There are three men on this little blue planet that will forever be associated with Martian invasions: sci-fi pioneer HG Wells, writer/director Orson Welles and rock opera composer Jeff Wayne, all of whom have created key versions of War Of The Worlds.
The sole survivor, Jeff Wayne, scorched himself into the cultural memory with his late '70s musical blockbuster, famously starring Richard Burton and David Essex. Indeed, whenever you mention War Of The Worlds most everyone older than 30 will respond with the ear-worm classic: “Dun-dun dun, da-da-da, da-da-da”.
The release of a fully re-recorded and expanded double album and the world premiere of the new and holographic enhanced stage show will doubtlessly generate a new wave of interest in Wells' original 1897 classic. Reflecting on one of sci-fi's truly defining moments, Wayne says, “He was writing it through the eyes of Victorian humanity, when all we would have had to defend ourselves would have been rifles and cannons against this super-intelligent force invading Earth with incredible machines and amazing weaponry.”

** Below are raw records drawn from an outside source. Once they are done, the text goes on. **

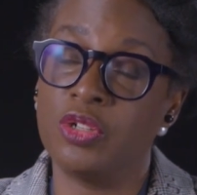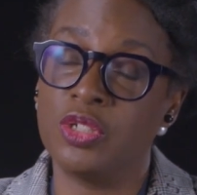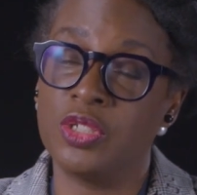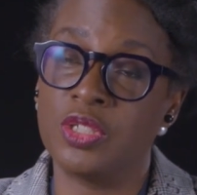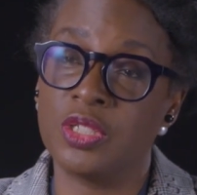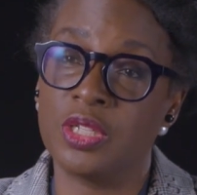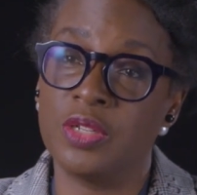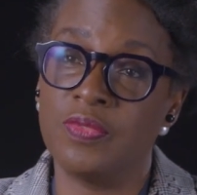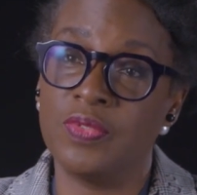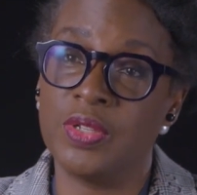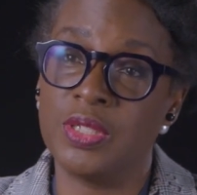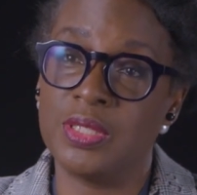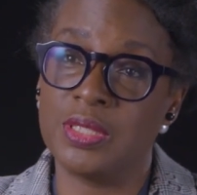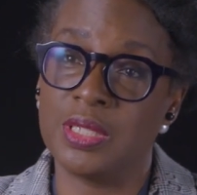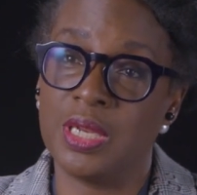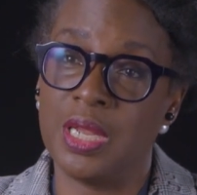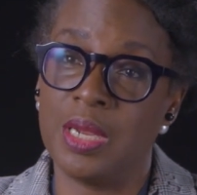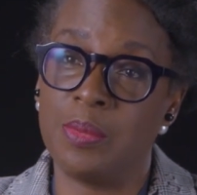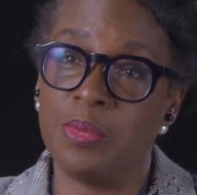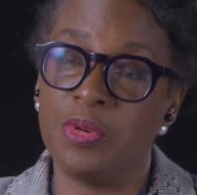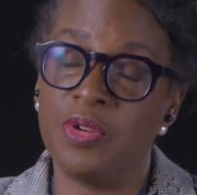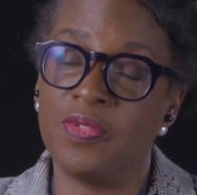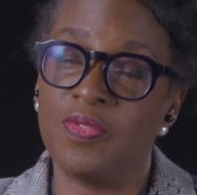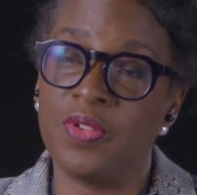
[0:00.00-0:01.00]
Herskovits
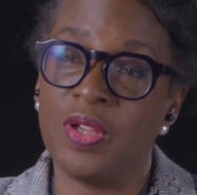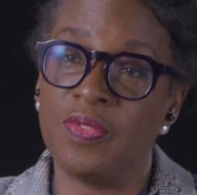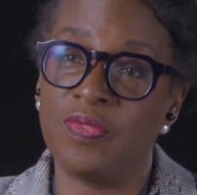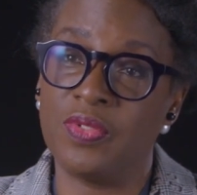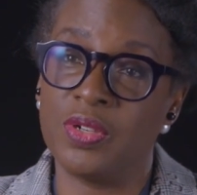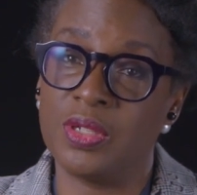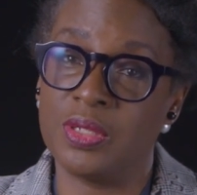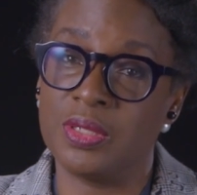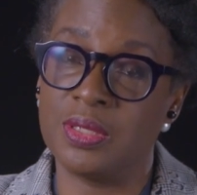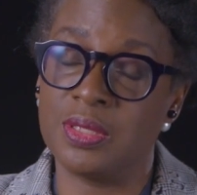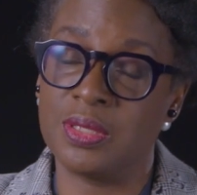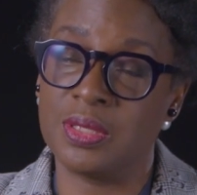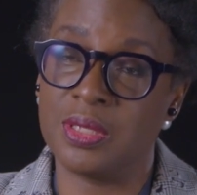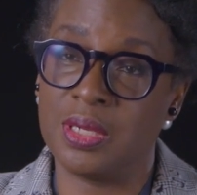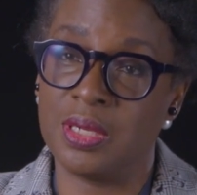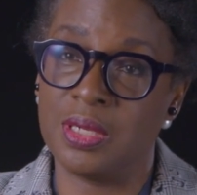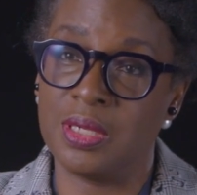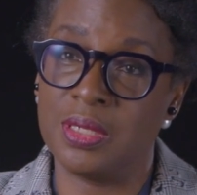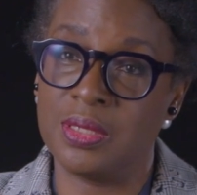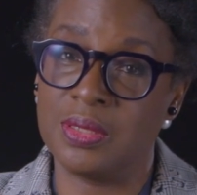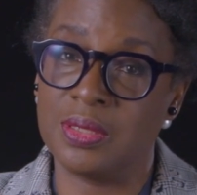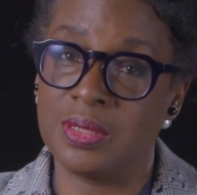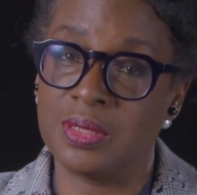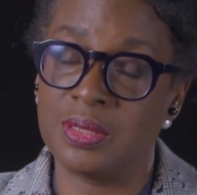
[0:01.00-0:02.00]
Library of African
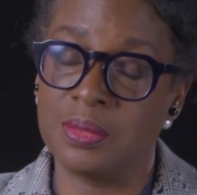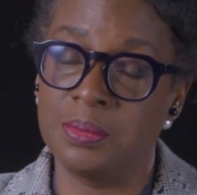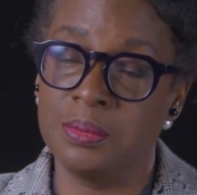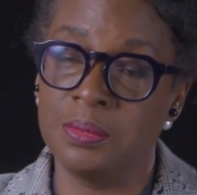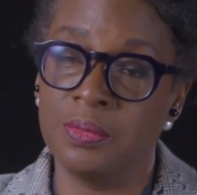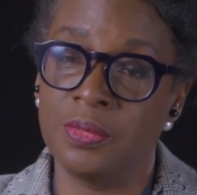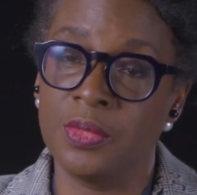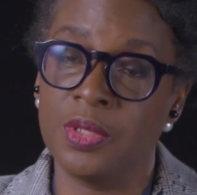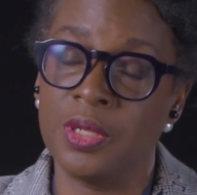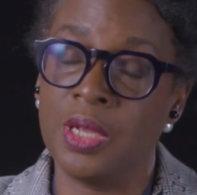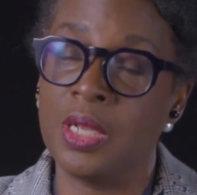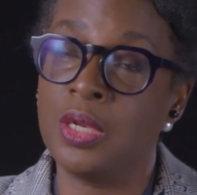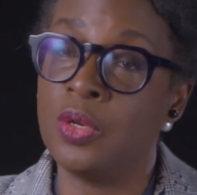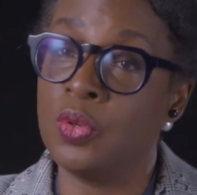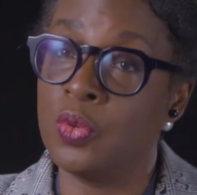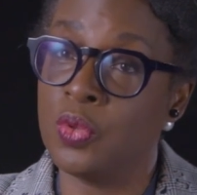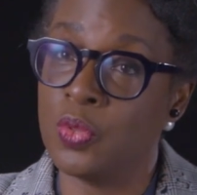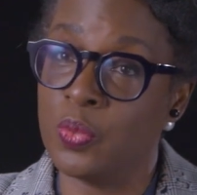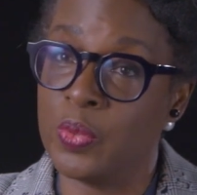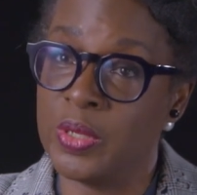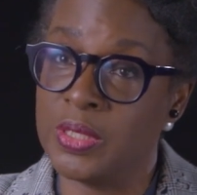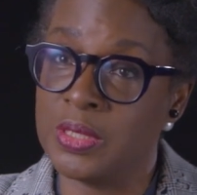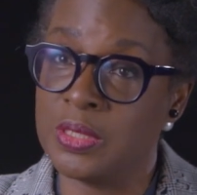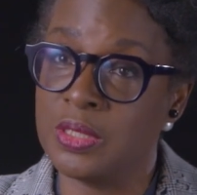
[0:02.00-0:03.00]
Studies at
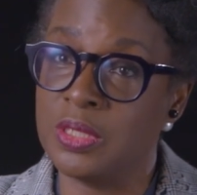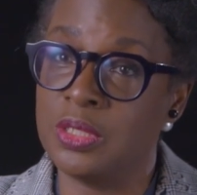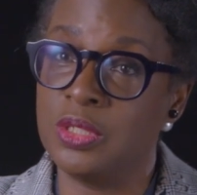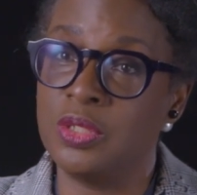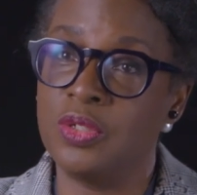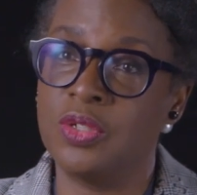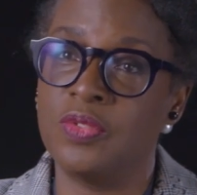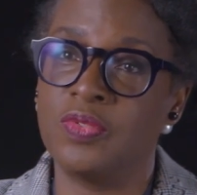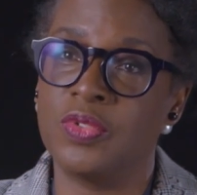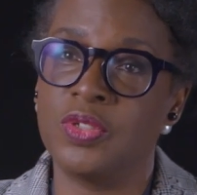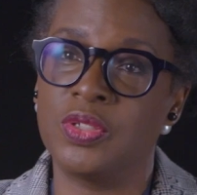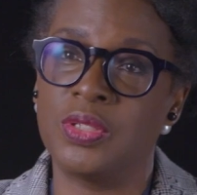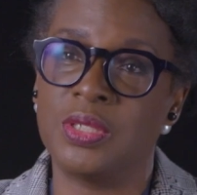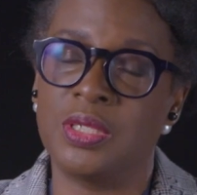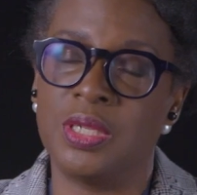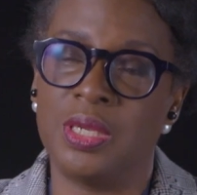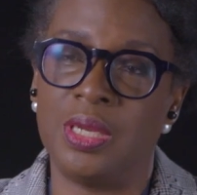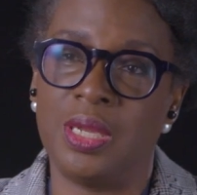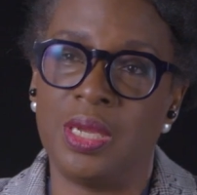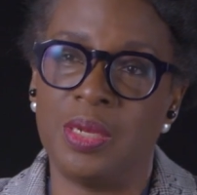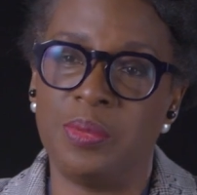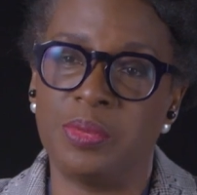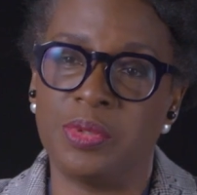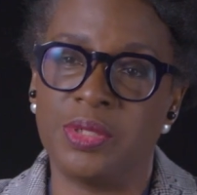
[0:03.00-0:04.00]
Northwestern University
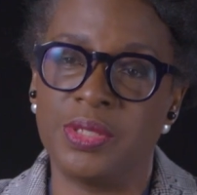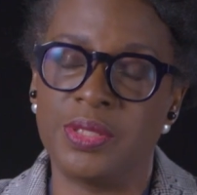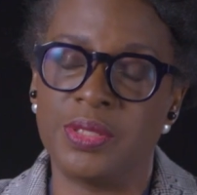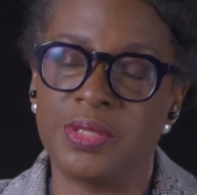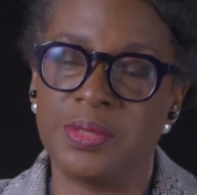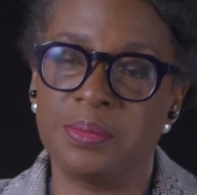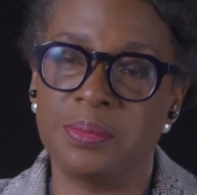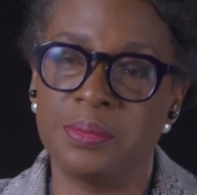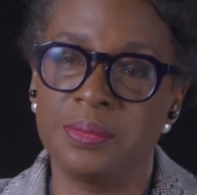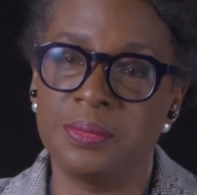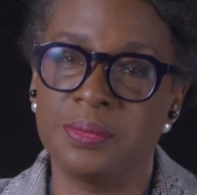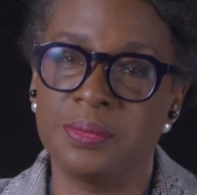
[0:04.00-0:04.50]
Libraries.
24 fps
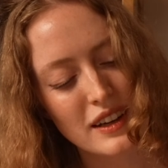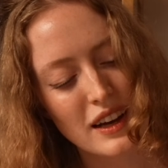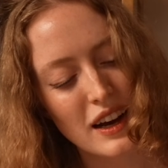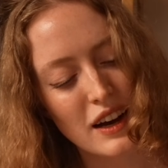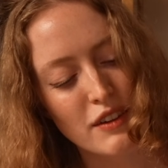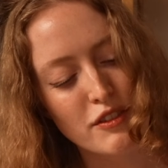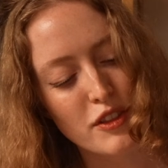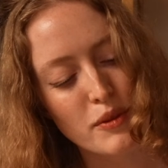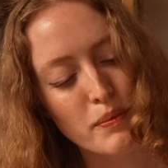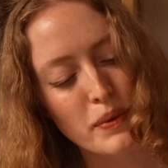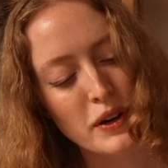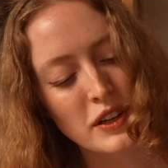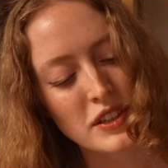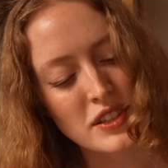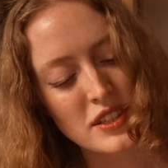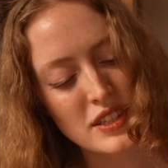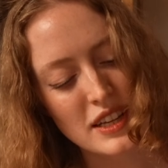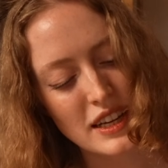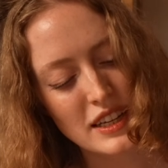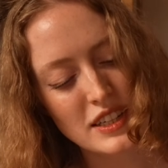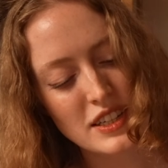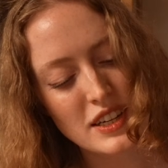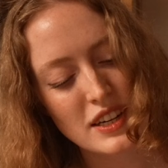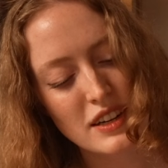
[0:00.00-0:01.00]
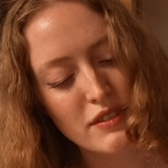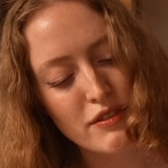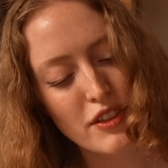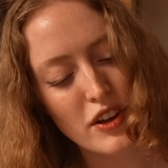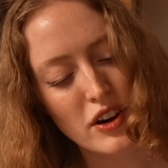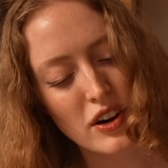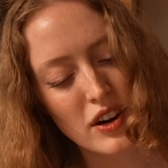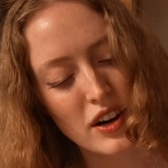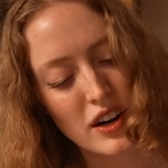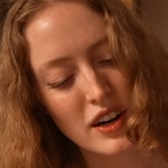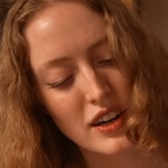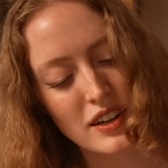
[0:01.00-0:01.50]
of the pulsation of the
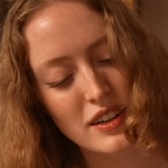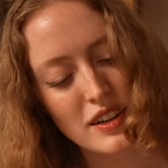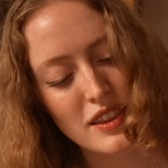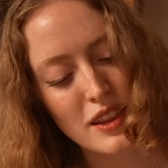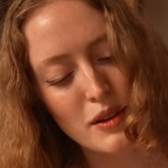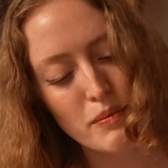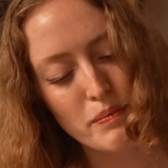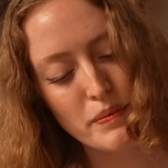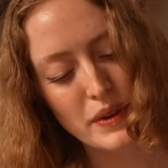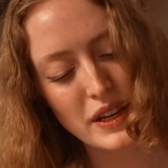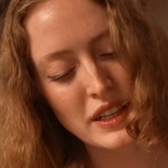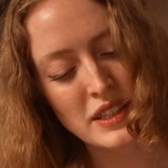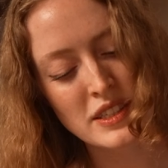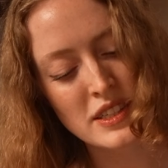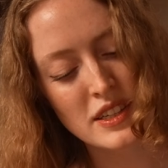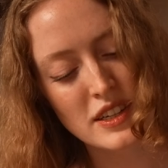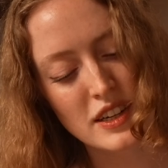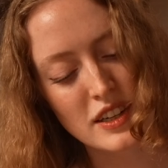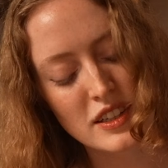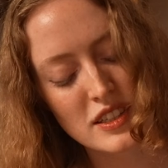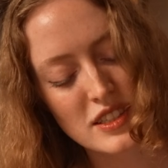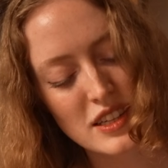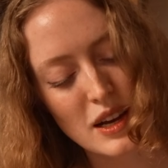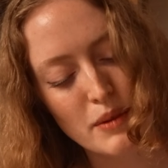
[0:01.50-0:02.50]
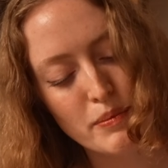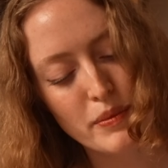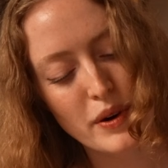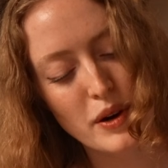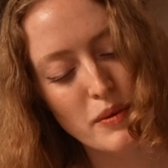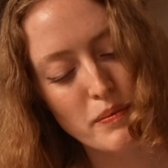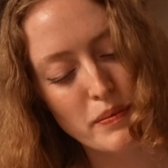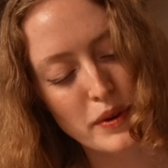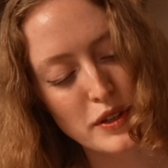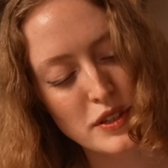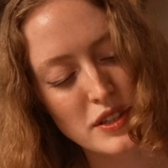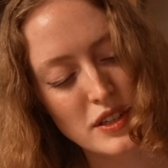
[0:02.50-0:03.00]
heart that beats in our
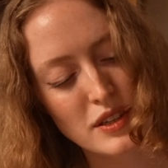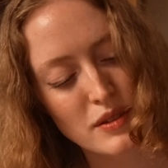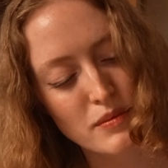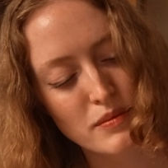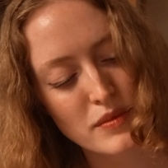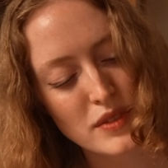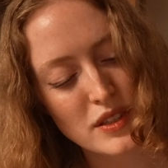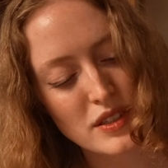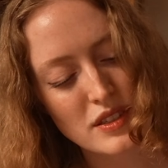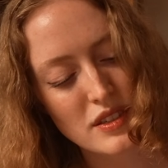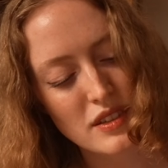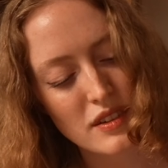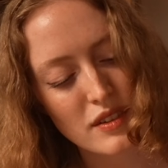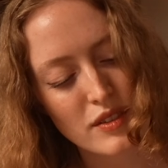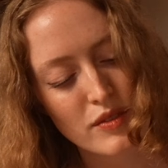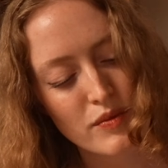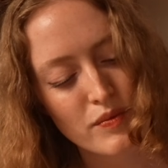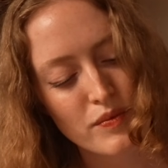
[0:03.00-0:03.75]
separate bosoms.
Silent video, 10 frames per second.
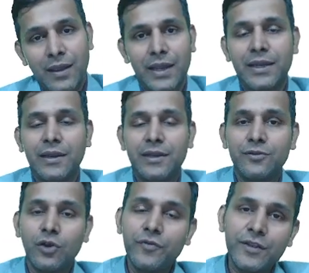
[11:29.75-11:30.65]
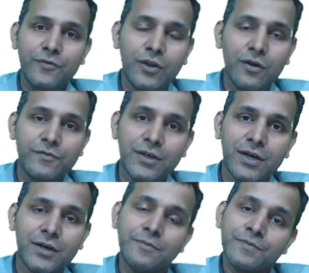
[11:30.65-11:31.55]
and it is always one of
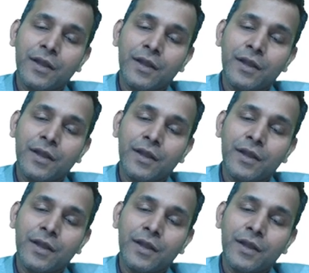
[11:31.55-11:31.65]
the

However, Wells' vision extended well beyond interplanetary war. Not only was he was a utopian socialist but a man deeply concerned with the emergence of technological power. As Wayne explains, “He predicted the atomic bomb in a book he wrote before the First World War.”
Dig a little deeper though and beneath Wells' generally liberal views, there's a tantalising hint of darkness. “In the War Of The Worlds he created an artilleryman who had a vision for mankind's survival which involved taking the best of those who survived underground to build the brave new world,” Wayne elaborates. “But deep within that is the consideration of who has the choice of picking those people who go underground; and from that you learn that he had a bit of leaning towards what the Nazis believed in.”
Fast forward 40 years and cross the Atlantic and War Of The Worlds became real for one calamitous night in 1938 when Orson Welles terrified America with his devious and ingenious Mercury Theatre radio version. “It was pretty convincing because, y'know, Welles set it in contemporary America and did it as little newsflashes coming in and interrupting an orchestra playing until all of America panicked.”
Roll forward another four decades and amid the furore of punk and the mirror balls of disco, Jeff Wayne's grand rock operatic vision of Martian might once again conquered the world. The original double vinyl record sold more than 15 million and sat in the UK charts for five years. “If you'd asked me before it came out what was my dream for it, the honest answer would have been to get a release because my record company, CBS, had the right to refuse,” Wayne recalls. “So, I would have died a happy man if it came out and made the UK charts for one week.” Jump to this week and Wells leaps into the digital age as Jeff Wayne brings War Of The Worlds back to the stage and onto iTunes. Starring Liam Neeson, Gary Barlow, Joss Stone and Ricky from the Kaiser Chiefs, the 2012 version is bigger and more holographic. “Liam will appear in three different ways in the upcoming show, two of which are holographic, one of which is a full body hologram where Liam interacts with the musicians on stage and evens hands a glass of water to one of the live characters.”
While that's all appropriately spectacular, the burning question is why? Isn't there just a hint of shameless cash-in here? Acknowledging this, Wayne says, “It's a fair question and I had to convince myself that it was genuinely valid. I wanted to do it for the right reasons: to expand my story, expand my score and use today's recording techniques. Y'know, I composed and produced the original when the punk revolution was happening and disco was king of the dancefloor and I was influenced by what was going on around me, but that's all in the past now.”
With its blend of 1890s Fabianism, eugenic stain and futuristic storytelling, War Of The Worlds is anything but 'all in the past' and, as one the trio of who have helped to immortalise it, Jeff Wayne is hoping to keep the Martian terror real enough for another century.